Two boys basketball coaches who honored the picket lines of striking Neshaminy teachers have been suspended and replaced, district officials said Thursday.
The officials declined to name the high school coaches, but sources said they are Russ Selger, an assistant coach for the boys’ varsity basketball team, and Bryan McGinty, coach of the ninth-grade team.
The coaches are not district teachers, but sources said they are married to members of the Neshaminy Federation of Teachers, which has been on strike since Jan. 9. The union’s 654 members were scheduled to return to work Friday, to meet a state requirement to provide 180 school days.

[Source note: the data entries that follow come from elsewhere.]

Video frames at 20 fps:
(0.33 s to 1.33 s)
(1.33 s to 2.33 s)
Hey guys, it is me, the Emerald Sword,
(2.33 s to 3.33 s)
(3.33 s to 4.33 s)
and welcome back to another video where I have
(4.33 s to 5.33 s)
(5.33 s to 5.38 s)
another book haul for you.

“They didn’t report to work,” school board President Ritchie Webb said of the coaches, who were sent suspension letters last week by high school Principal Rob McGee. “If you’re not doing your job, you will be suspended, subject to permanent termination. Only the school board can terminate an employee.”

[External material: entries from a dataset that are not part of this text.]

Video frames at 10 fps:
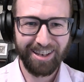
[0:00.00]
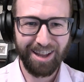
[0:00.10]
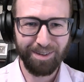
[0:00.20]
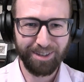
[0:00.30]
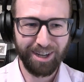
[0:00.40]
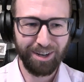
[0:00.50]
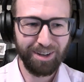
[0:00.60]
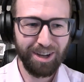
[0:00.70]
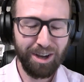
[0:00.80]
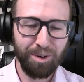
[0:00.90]
there we go.
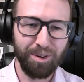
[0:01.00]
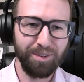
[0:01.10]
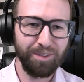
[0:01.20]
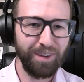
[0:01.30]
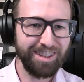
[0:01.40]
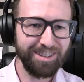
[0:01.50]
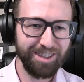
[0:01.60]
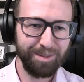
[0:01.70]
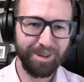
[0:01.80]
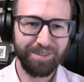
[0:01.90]
Well, thank you
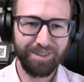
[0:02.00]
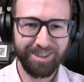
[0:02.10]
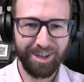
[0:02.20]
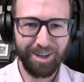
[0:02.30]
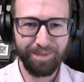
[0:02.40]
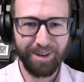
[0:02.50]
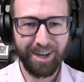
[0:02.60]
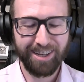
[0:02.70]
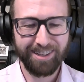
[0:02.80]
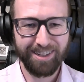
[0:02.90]
so much for your time,
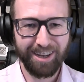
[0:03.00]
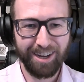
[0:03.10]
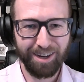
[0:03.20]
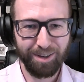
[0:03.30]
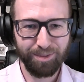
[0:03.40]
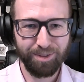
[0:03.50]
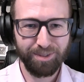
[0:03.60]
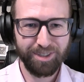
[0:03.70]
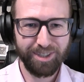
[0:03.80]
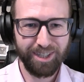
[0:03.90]
and I
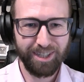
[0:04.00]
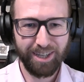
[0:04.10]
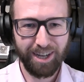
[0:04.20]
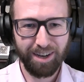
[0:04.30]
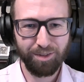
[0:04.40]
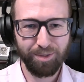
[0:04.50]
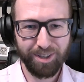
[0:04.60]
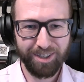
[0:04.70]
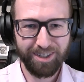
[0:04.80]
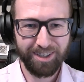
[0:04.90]
will see
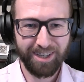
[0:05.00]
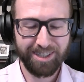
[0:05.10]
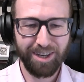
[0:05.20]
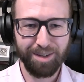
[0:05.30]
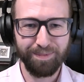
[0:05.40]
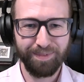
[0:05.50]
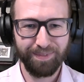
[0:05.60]
everyone next time.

Sports and other extracurricular activities have gone on during the strike, which the union called out of frustration over a 3½-year contract impasse. The boy’s varsity coach, Jerry Devine, is an NFT member, so assistant coaches have handled the team for its four games during the strike.
“I support Dr. McGee,” Webb said. “The district’s programs and after-school activities are of great importance. Administrators are filling in whenever possible, and there’s the outside employees. They knew in advance that they were expected to show up for work.”
The number of coaches from outside the district’s staff is “minimal,” Webb said. “Teachers are usually offered the positions first, then outside people.”
The pay ranges from $3,000 to $10,000, Webb said. “I’d suspect for these [basketball] positions, they’d be closer to $3,000.”
McGee, who has filled in as coach of the bowling team, declined to comment on the suspensions. Felger and McGinty could not be reached for comment.
Luke Carrezola, a sophomore forward on the varsity team, said that Felger had coached “the big guys. He taught me a lot of moves. He’s a real nice guy, but he reminds us to bring an attitude on the court.”